Much of the best known aleatoric music is by John Cage, who was in part inspired by his friend Morton Feldman who was making experiments with chance in music in the 1950s. Cage used the I Ching in the composition of his music in order to introduce an element of chance over which he would have no control. The first time he used it was in the Music of Changes for solo piano in 1951, to determine which notes should be used and when they should sound. He used chance in other ways as well; Imaginary Landscape No. 4 (1951) is written for twelve radio receivers. Each radio has two players, one to control the frequency the radio is tuned to, the other to control the volume level. Cage wrote very precise instructions in the score about how the performers should set their radios and change them over time, but he could not control the actual sound coming out of them, which was dependent on whatever radio shows were playing at that particular place and time of performance.

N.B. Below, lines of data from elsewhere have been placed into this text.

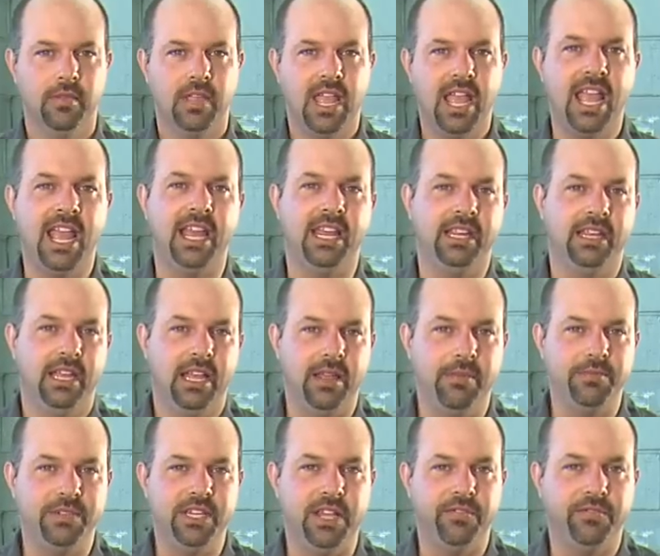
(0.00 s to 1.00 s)
Hi,
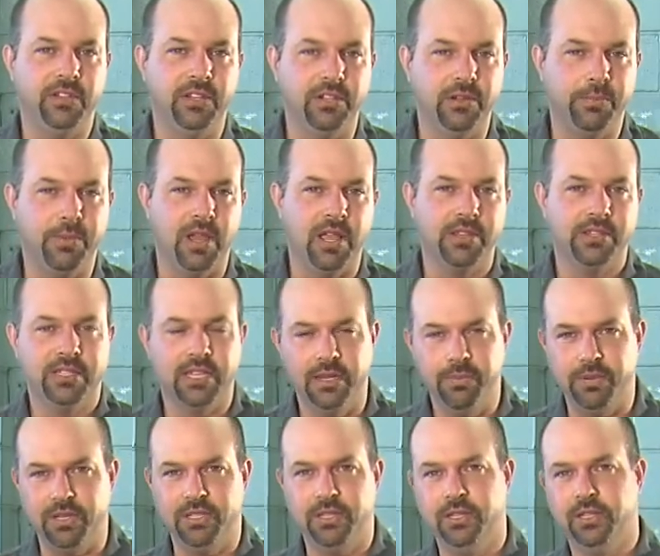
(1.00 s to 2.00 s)
I'm Jeff Dugopolsky,
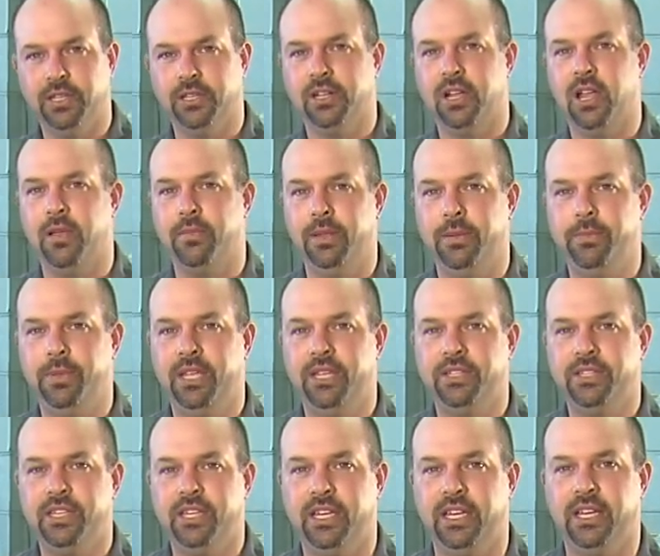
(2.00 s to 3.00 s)
but you can call me Big
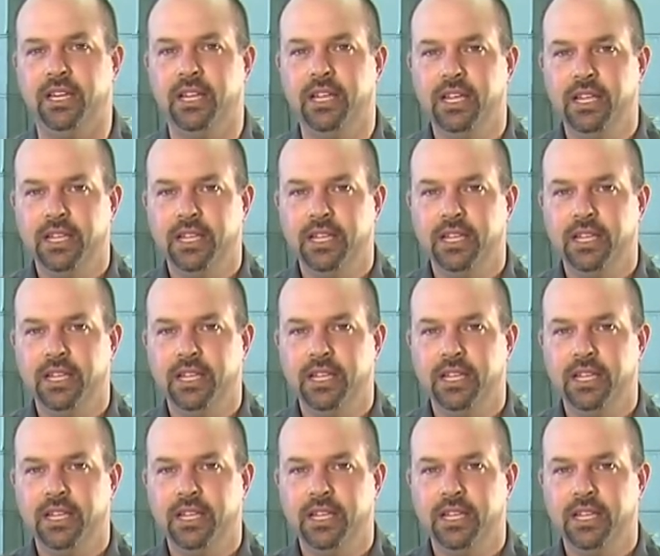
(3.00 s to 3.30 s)
G.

One of Cage's other pieces, HPSCHD, itself composed using chance procedures, uses music from Mozart's Musikalisches Würfelspiel, referred to above, as well as original music.
The term "aleatory" is not always applied to music where there composer does not maintain full control over the piece. In pieces where certain decisions are left up to the performer, but are not a matter of chance, the terms indeterminate music or limited aleatory are sometimes used.
Douglas Hofstadter, writing in Gödel, Escher, Bach, punningly characterises some of the musical compositions of John Cage by using the acronym CAGE to stand for Composition of Aleatorically Generated Elements, in contrast to a Beautiful Aperiodic Crystal of Harmony (or BACH).